## Final Project Submission

Please fill out:
* Student name: Kelvin Waters
* Student pace: online-ds-ft-012120
* Scheduled project review date/time: 
* Instructor name: Abhineet Kulkarni
* Blog post URL: 

All imports will be moved here upon completion of the notebook 

In [None]:
# imports required for the notebook
import pandas as pd 
import numpy as np
import xgboost as xgb
import winsound

from scipy import stats
from importlib import reload
from pandas.plotting import scatter_matrix

from sklearn.metrics import (accuracy_score, roc_auc_score, 
confusion_matrix, precision_score, f1_score, roc_curve, auc, plot_roc_curve, classification_report)
from sklearn.neighbors import KNeighborsClassifier
from sklearn.model_selection import train_test_split, GridSearchCV
from sklearn.linear_model import LogisticRegression
from sklearn.tree import DecisionTreeClassifier
from sklearn.ensemble import BaggingClassifier, RandomForestClassifier
from sklearn.decomposition import PCA
from sklearn.pipeline import Pipeline
from joblib import dump, load
from sklearn import svm, tree
from IPython.core.interactiveshell import InteractiveShell

import pickle
import sklearn.metrics as metrics
import itertools

from imblearn.over_sampling import SMOTE, ADASYN
from collections import Counter

import seaborn as sns
import matplotlib.pyplot as plt
%matplotlib inline

import warnings
warnings.filterwarnings('ignore')

In [None]:
# show all cell output 
InteractiveShell.ast_node_interactivity = "all"

In [None]:
# importing the data
df = pd.read_csv('creditcard.csv')
# first five rows of the dataset
df.head() # normalized dataset 

checking initial shape

In [None]:
# good amount of data for ML
df.shape

all continuous except target variable

In [None]:
df.info()

In [None]:
# taking note of min - max values
df.describe()

In [None]:
# no missing data
df.isna().sum()

In [None]:
# checking outliers based on zscore < 3 value
# not sure if taking zscore values on a normalized dataset
z = np.abs(stats.zscore(df))
print(z)

In [None]:
# this would remove all the 1 values from the target Class!
# df = df[(z < 3).all(axis= 1)]
# loss of 37,864 rows
df.shape

In [None]:
# features, dependant variable
# data header 'cleaned' possibly for privacy concerns, would be great to know
# what features we're dealing with here
df.columns

dataset is highly imbalanced!

In [None]:
# splitting the data
X = df.iloc[:, :-1] # all rows and minus the last column
y = df.Class # only the Class column/Series as our target
print(y.value_counts())

split data

In [None]:
# split data
X_train, X_test, y_train, y_test = train_test_split(X, y, test_size= 0.20, random_state= 42)

In [None]:
# initial shape pre SMOTING
X_train.shape

### Logistic Regression (on unbalanced dataset)

In [None]:
# instantiate model
# default values
logreg = LogisticRegression()

# fit model
logreg.fit(X_train, y_train)

# generate predictions
y_hat_train = logreg.predict(X_train)
y_hat_test = logreg.predict(X_test)

# how many times was the classifier correct on training?
residuals = np.abs(y_train - y_hat_train)
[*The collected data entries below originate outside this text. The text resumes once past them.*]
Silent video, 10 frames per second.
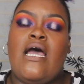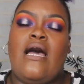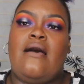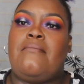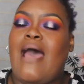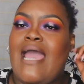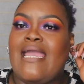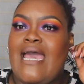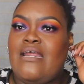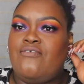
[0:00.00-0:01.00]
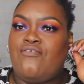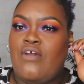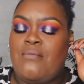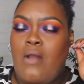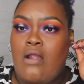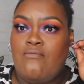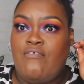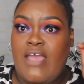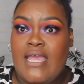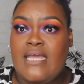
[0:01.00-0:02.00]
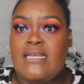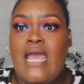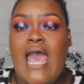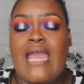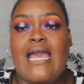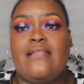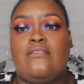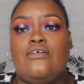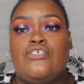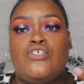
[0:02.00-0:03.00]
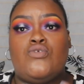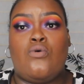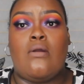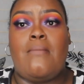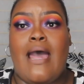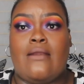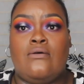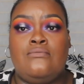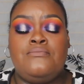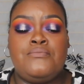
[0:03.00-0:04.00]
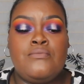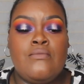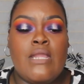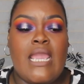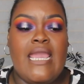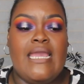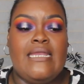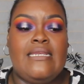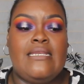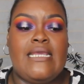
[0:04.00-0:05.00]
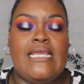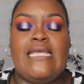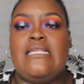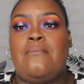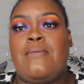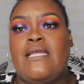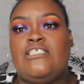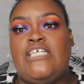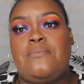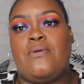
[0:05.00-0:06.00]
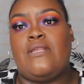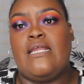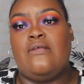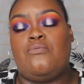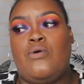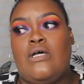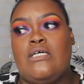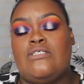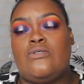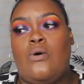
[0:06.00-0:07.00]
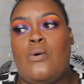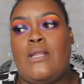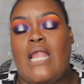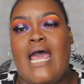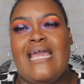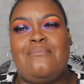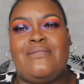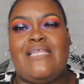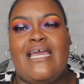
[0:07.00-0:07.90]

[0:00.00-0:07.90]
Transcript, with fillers: um, i got it from art van i got the store model and it ended up being cheaper than it was online but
# how many times correct on test set? 
residuals = np.abs(y_test - y_hat_test)

print(pd.Series(residuals).value_counts())
print('------------------------------------')
print(pd.Series(residuals).value_counts(normalize= True))

In [None]:
# Logistic Regression imbalanced
confusion_matrix(y_test, y_hat_test)
print('--------------------------------')
print(classification_report(y_test, y_hat_test))

Logistic Regression ROC Curve (imbalanced dataset)

In [None]:
# ROC Curve imbalanced dataset

y_score = logreg.fit(X_train, y_train).decision_function(X_test)
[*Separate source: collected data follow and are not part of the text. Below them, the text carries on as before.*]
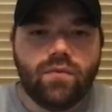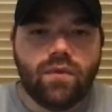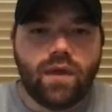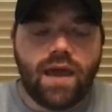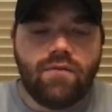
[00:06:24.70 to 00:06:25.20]

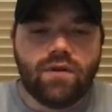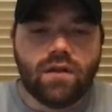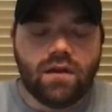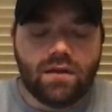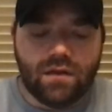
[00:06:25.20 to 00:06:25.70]
have
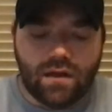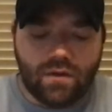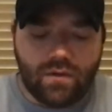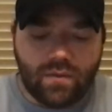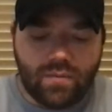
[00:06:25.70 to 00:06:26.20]
a
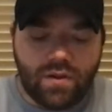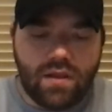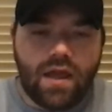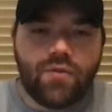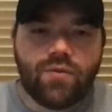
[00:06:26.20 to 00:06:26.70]

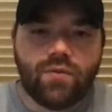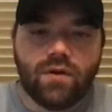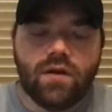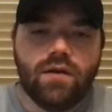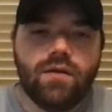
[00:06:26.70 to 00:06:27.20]

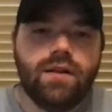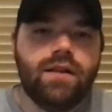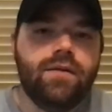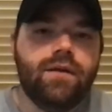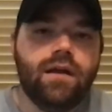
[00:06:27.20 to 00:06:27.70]
plethora
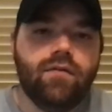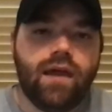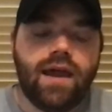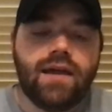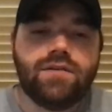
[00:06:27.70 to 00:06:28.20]
of
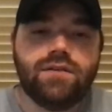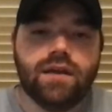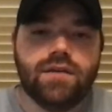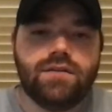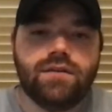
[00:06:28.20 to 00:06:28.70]

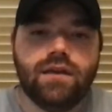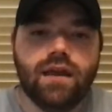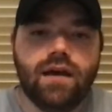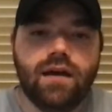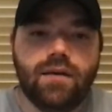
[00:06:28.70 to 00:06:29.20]
access to
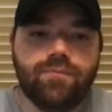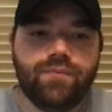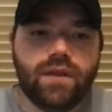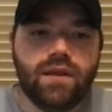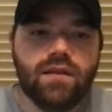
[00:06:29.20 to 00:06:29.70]
God
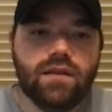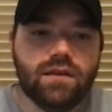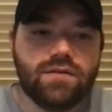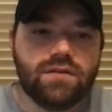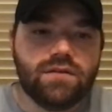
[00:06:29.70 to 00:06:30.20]
in
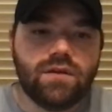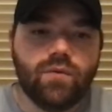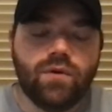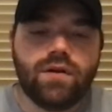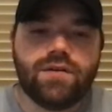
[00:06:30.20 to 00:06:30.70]
this. And so
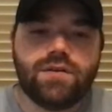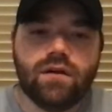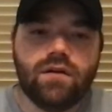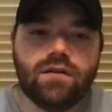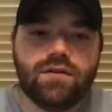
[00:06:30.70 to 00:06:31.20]
we're going to
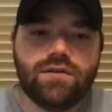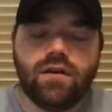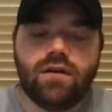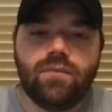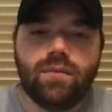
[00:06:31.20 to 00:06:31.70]
start in
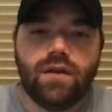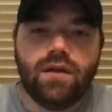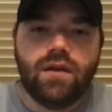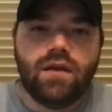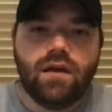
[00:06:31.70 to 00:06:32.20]
Psalm
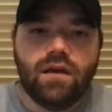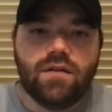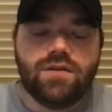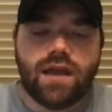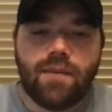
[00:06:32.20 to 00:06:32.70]

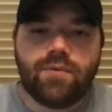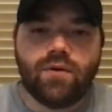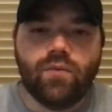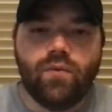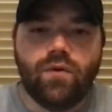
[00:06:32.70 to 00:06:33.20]

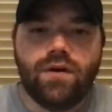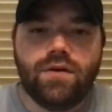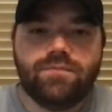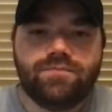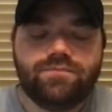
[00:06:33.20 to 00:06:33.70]
chapter 1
fpr, tpr, thresholds = roc_curve(y_test, y_score)

sns.set_style('darkgrid', {'axes.facecolor': '0.9'})

print('AUC: {}'.format(auc(fpr, tpr)))
plt.figure(figsize=(8, 6))
lw = 2
plt.plot(fpr, tpr, color='darkorange',
         lw=lw, label='ROC curve')
plt.plot([0, 1], [0, 1], color='navy', lw=lw, linestyle='--')
plt.xlim([0.0, 1.0])
plt.ylim([0.0, 1.05])
plt.yticks([i/20.0 for i in range(21)])
plt.xticks([i/20.0 for i in range(21)])
plt.xlabel('False Positive Rate')
plt.ylabel('True Positive Rate')
plt.title('Receiver operating characteristic (ROC) Curve')
plt.legend(loc='lower right')
plt.show()

What options are available to address the imbalance? 
1. We can undersample '0' values, which would slash a HUGE amount of data points from the dataset. 
2. We can oversample '1' values which would double to the amount of data points on the dataset

SMOTE: synthetic minority oversampling technique

In [None]:
# instantiate a smote obj
smote = SMOTE(random_state= 42) 

# apply smote to training data NOT the testing data
X_train_smote, y_train_smote = smote.fit_sample(X_train, y_train)
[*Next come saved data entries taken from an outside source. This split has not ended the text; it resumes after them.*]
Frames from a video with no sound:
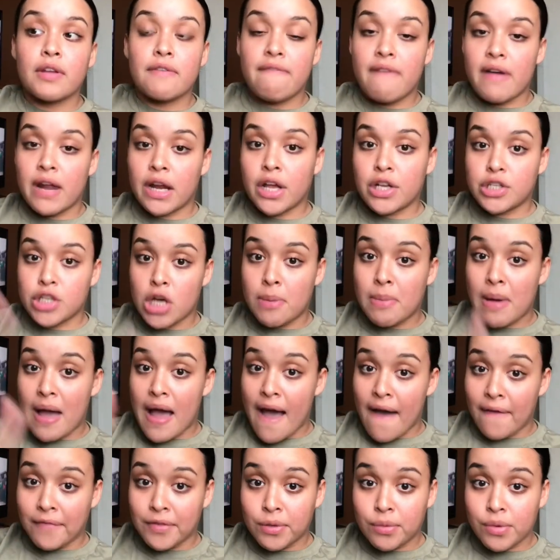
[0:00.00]
finding a job
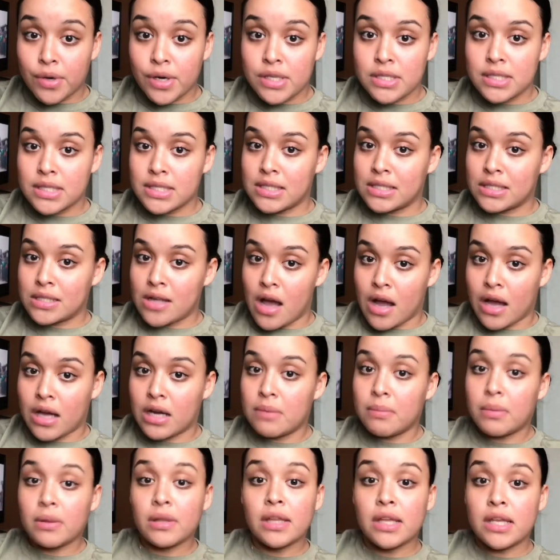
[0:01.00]
afterwards is not
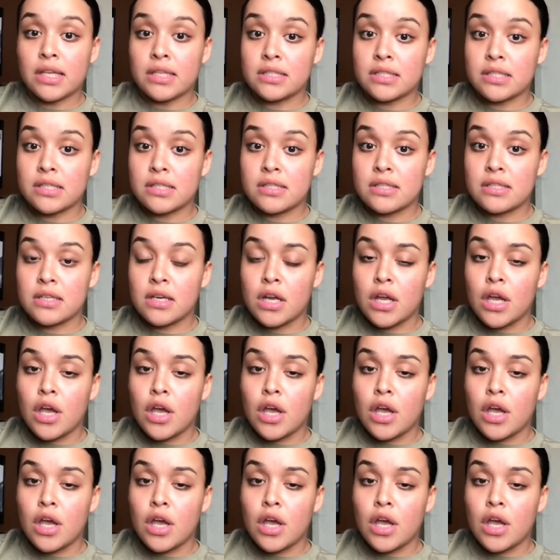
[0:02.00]
going to be the easiest.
# verifying the 'smoting' results!
# more data points is preferable than fewer data points when it comes to machine learning
print('Before SMOTE :', Counter(y_train))
print('After SMOTE :', Counter(y_train_smote))

In [None]:
X_train_smote.shape

In [None]:
y_train_smote.shape

### Decision Tree Classifier

In [None]:
# instantiate model
tree = DecisionTreeClassifier(criterion= 'entropy', splitter= 'best')

X_train_smote, X_test, y_train_smote, y_test = train_test_split(X, y, test_size= 0.20, random_state= 42)

# fit model
tree.fit(X_train_smote, y_train_smote)

# predict
y_pred = tree.predict(X_test)

acc= accuracy_score(y_test, y_pred) * 100

print('Accuracy is: {0}'.format(acc))

# Check AUC for predictions
false_positive_rate, true_positive_rate, thresholds = roc_curve(y_test, y_pred)
roc_auc = auc(false_positive_rate, true_positive_rate)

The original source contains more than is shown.